I now tell him that he looks like a goat and he thinks I'm asking if he wants lamb chops for dinner! :laugh2:


----------



## Laurmann2000 (Sep 12, 2015)

Teddy Bear said:


> Was really worried about how Teddy would look in short fur.
> Took him to the vet and got him trimmed really short.
> He looks so different but I really do love how easy it is to handle now and how soft and velvety he feels!.
> 
> ...


I think it suits YOU. He looks adorable in both coats but it sure sounds like you are very happy with his new look so if I were you I would stick with the puppy cut. You need to have your dog in a cut that YOU like and YOU are comfortable with. Don't worry about what other people think. That being said, I can't imagine that anyone would say that Teddy doesn't look absolutely adorable in his short cut because he does. Some people prefer long hair and some short. The dog is still the same sweet, loving dog inside so it shouldn't matter what his coat is like. Enjoy your new puppy cut Teddy. You look so cute!


----------



## Jackie from Concrete WA (Mar 23, 2015)

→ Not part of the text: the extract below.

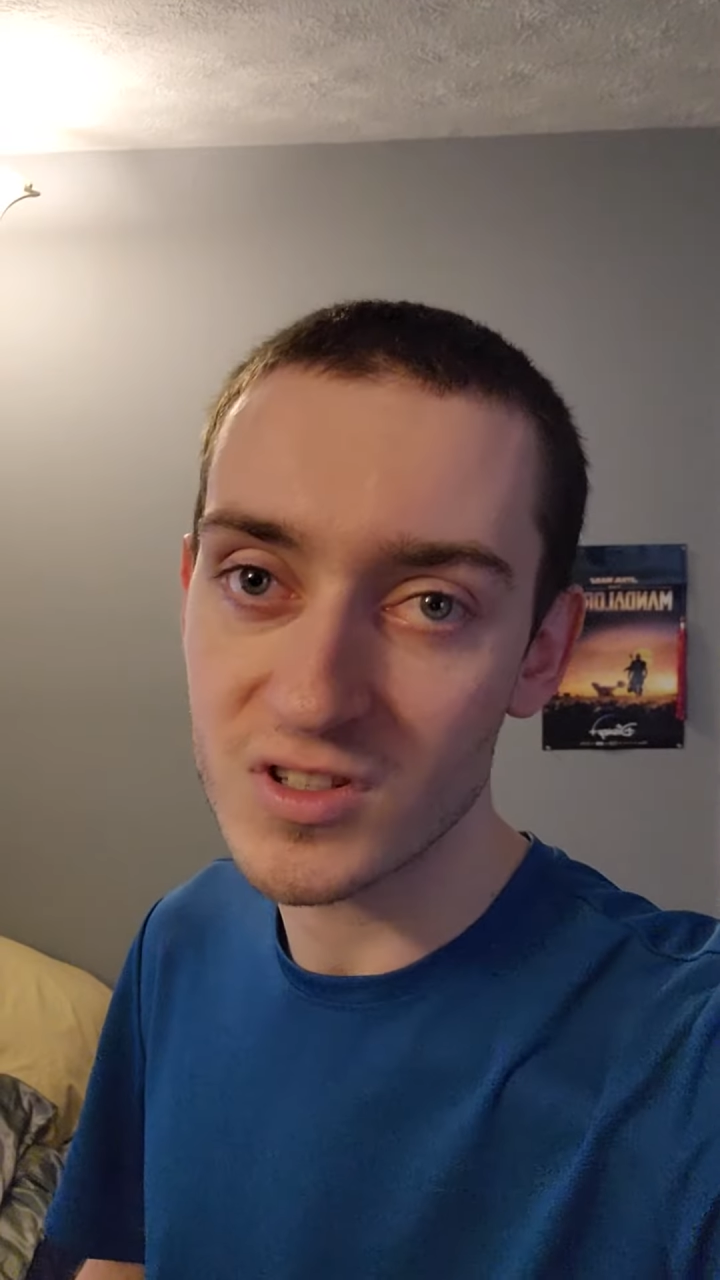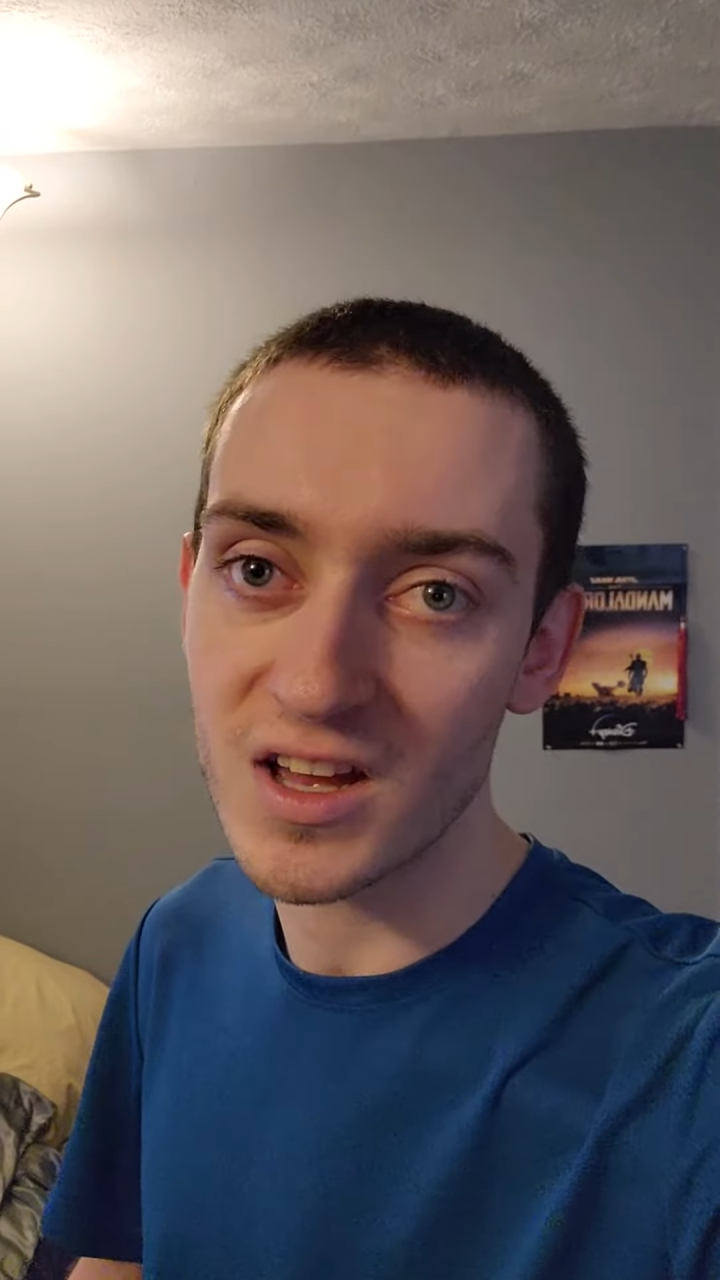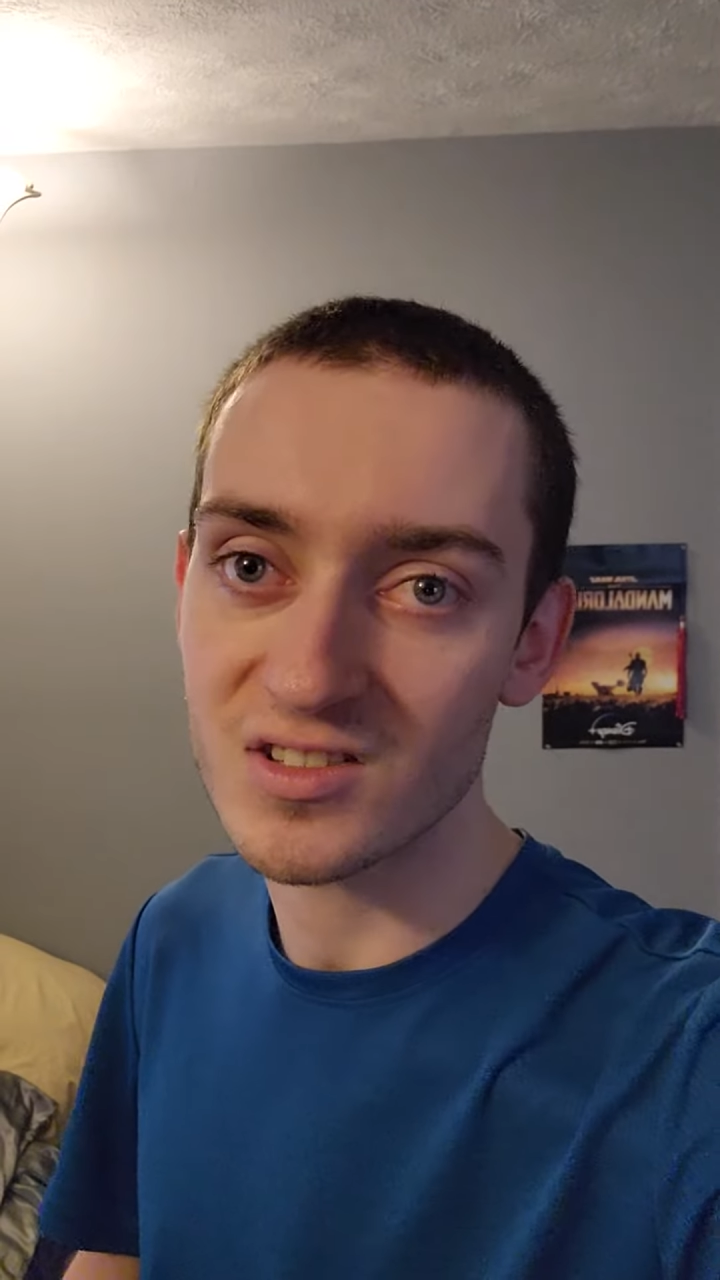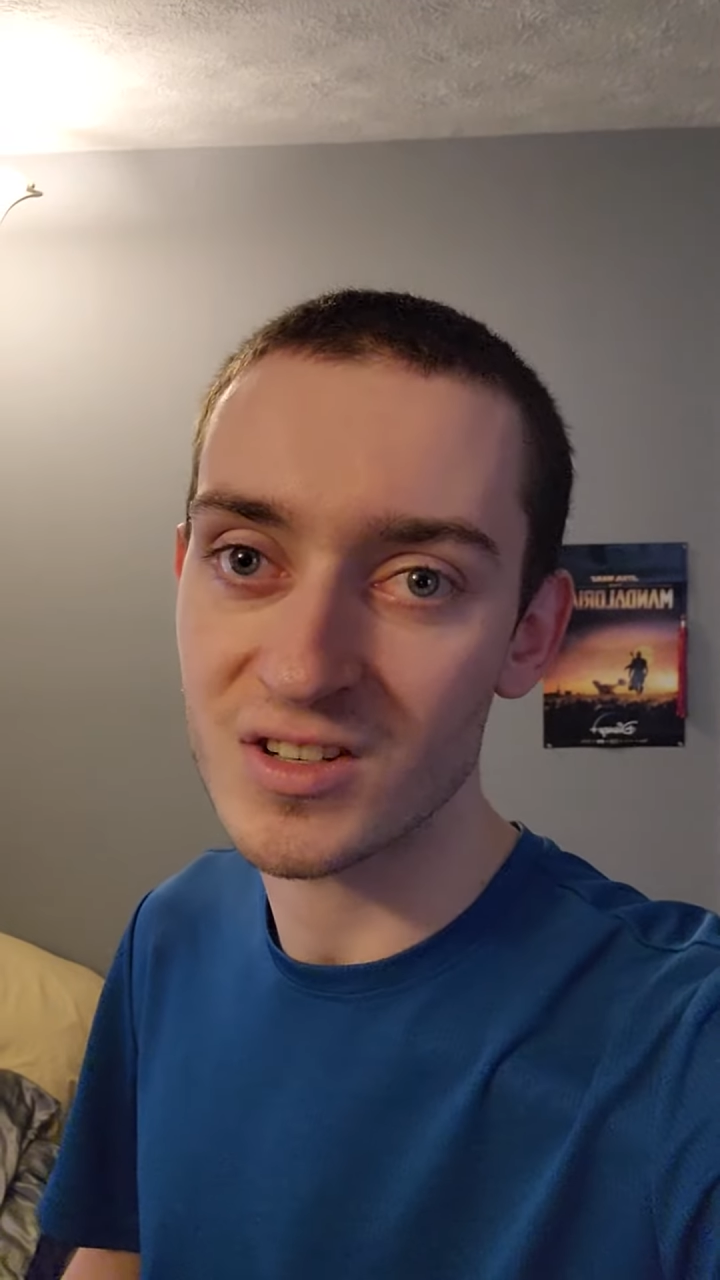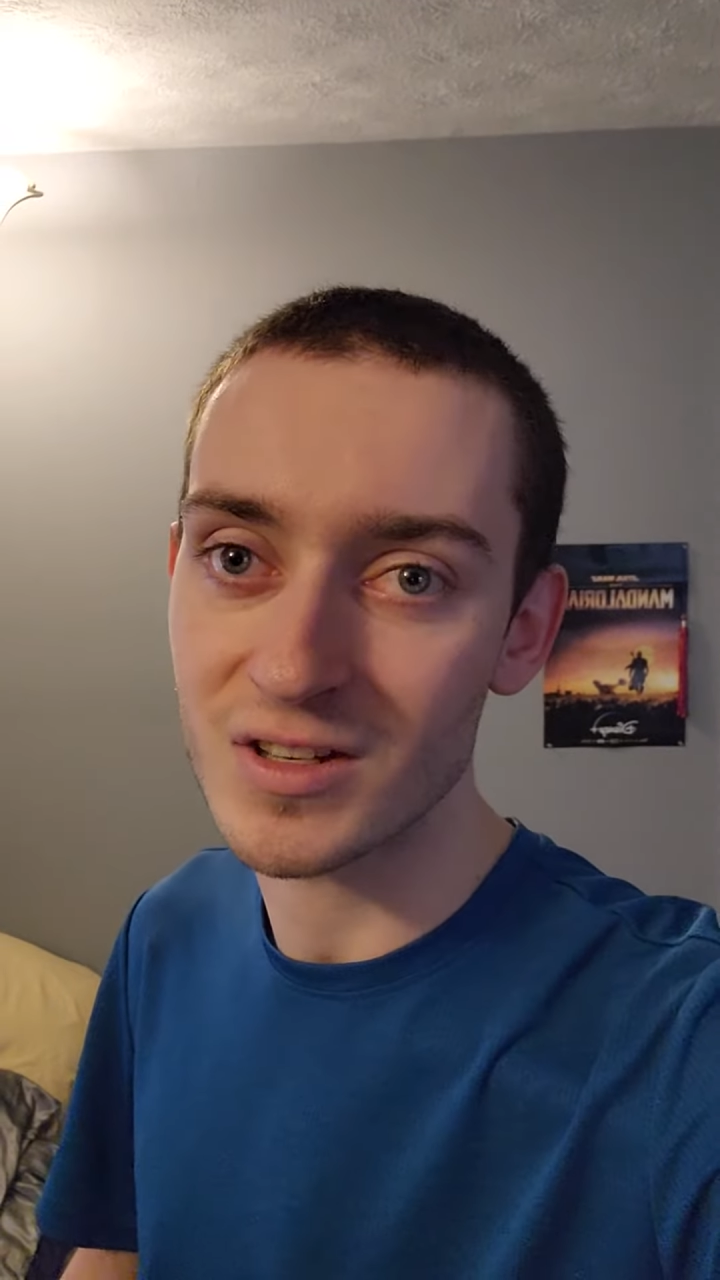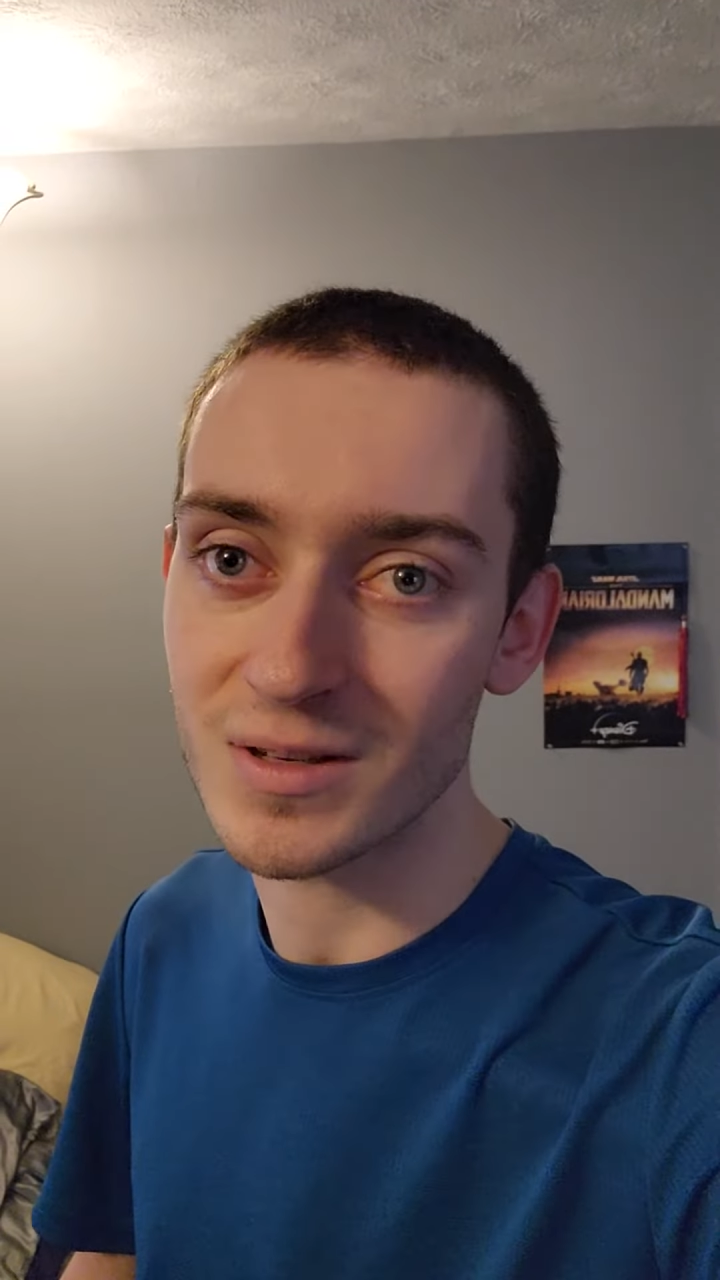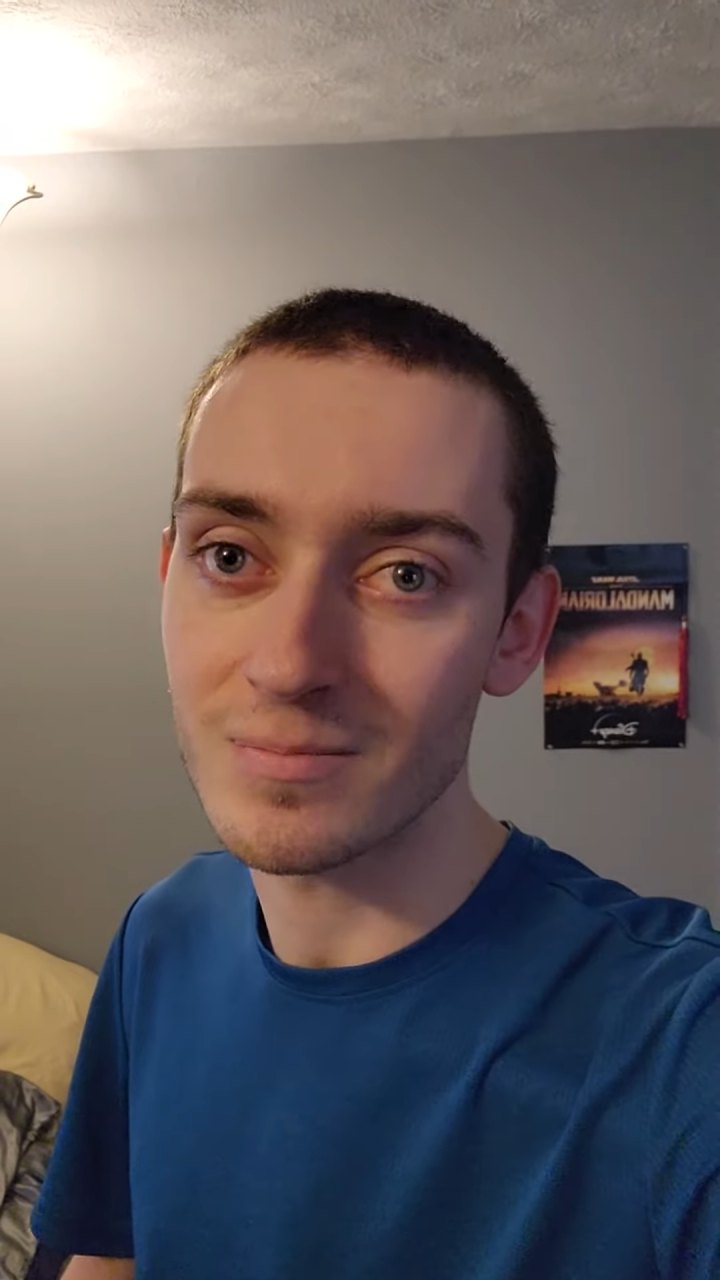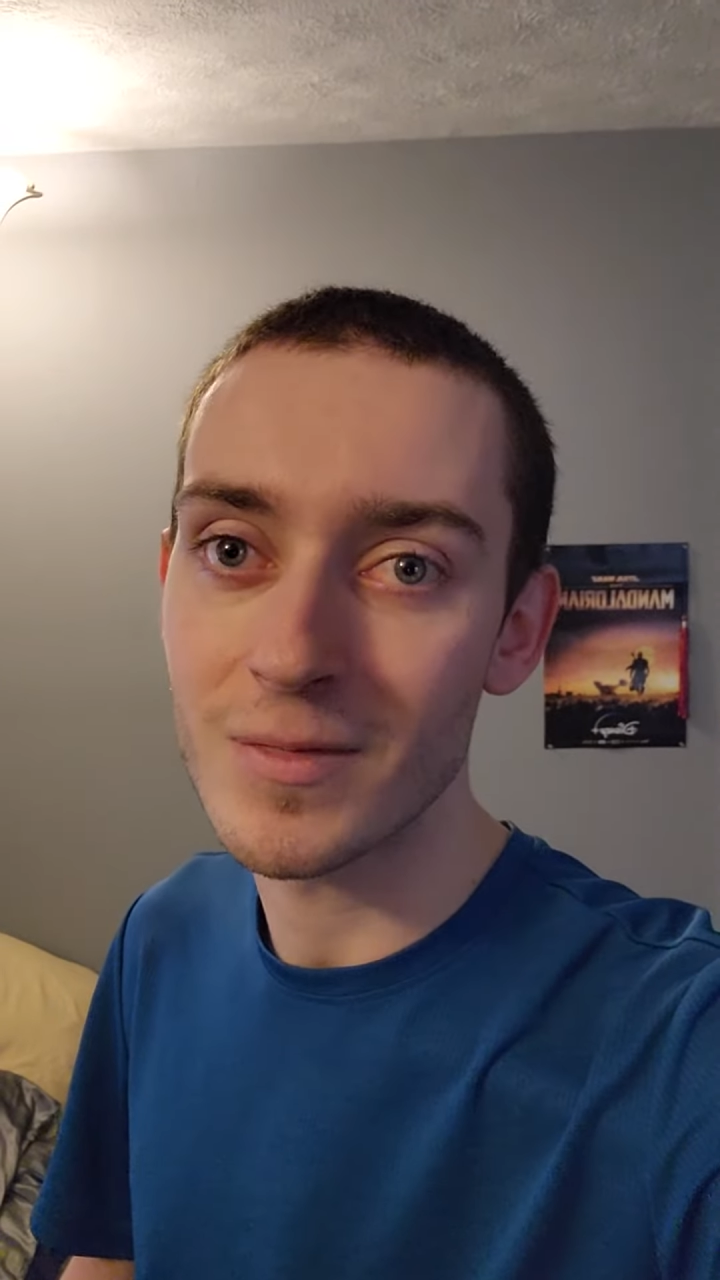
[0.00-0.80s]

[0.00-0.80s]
Destiny.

I think Teddy looks really cute! I've seen some unevenness when Willow gets back from the groomer sometimes too, especially after she hasn't been combed out in a day, but after a few days growth is seems to disappear.


----------



## krandall (Jun 11, 2009)

Oh, Teddy! You look as cute as can be!!!


----------



## Heather's (Jun 18, 2012)

I think he looks absolutely adorable! It will be lot's easier for you too.


----------